* **Exercise inputs**
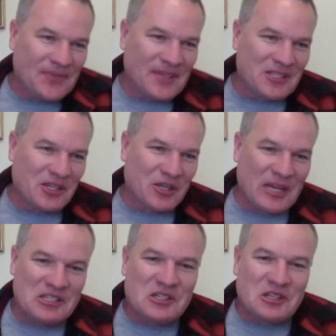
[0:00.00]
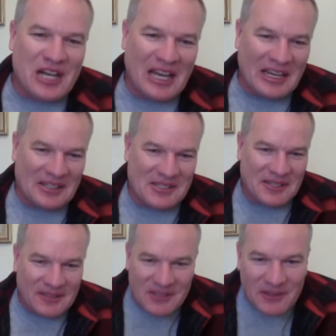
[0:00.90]
So you mentioned your clients.
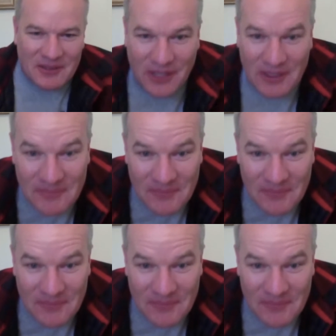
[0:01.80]
Sorry?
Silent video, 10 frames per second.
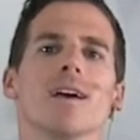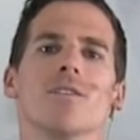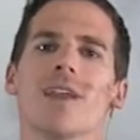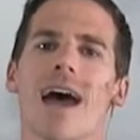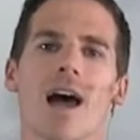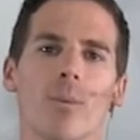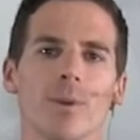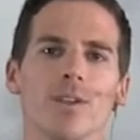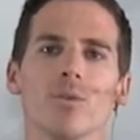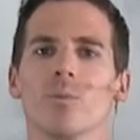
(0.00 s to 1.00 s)
They're not
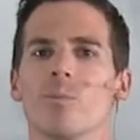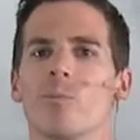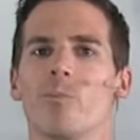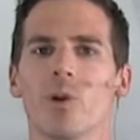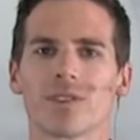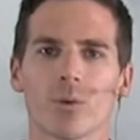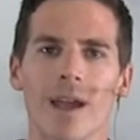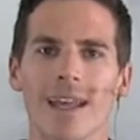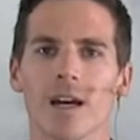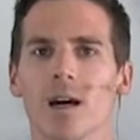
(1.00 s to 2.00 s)
helping you put the
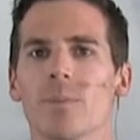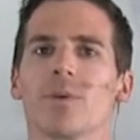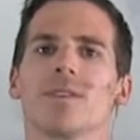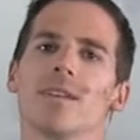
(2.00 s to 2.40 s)
weight up.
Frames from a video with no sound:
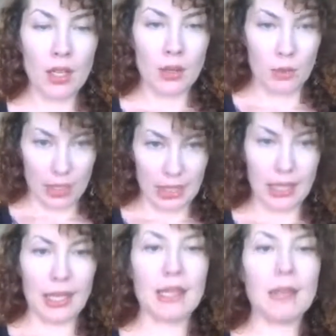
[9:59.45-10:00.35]
We're
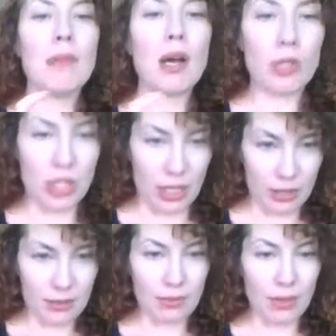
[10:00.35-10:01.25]
in
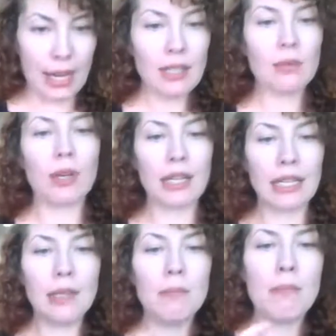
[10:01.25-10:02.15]
motion, right? We're
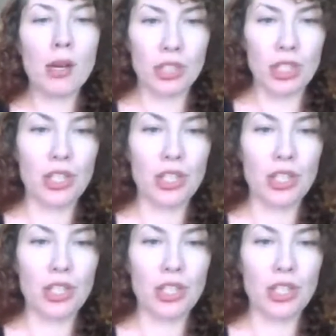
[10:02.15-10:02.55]
emotion.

* **What needs to be done**
The copy should hold exactly the lines from the line containing "(0.00 s to 1.00 s)" through the last line of the records, both included, and no pictures or other lines.

* **Exercise output**
(0.00 s to 1.00 s)
They're not
(1.00 s to 2.00 s)
helping you put the
(2.00 s to 2.40 s)
weight up.
Frames from a video with no sound:
[9:59.45-10:00.35]
We're
[10:00.35-10:01.25]
in
[10:01.25-10:02.15]
motion, right? We're
[10:02.15-10:02.55]
emotion.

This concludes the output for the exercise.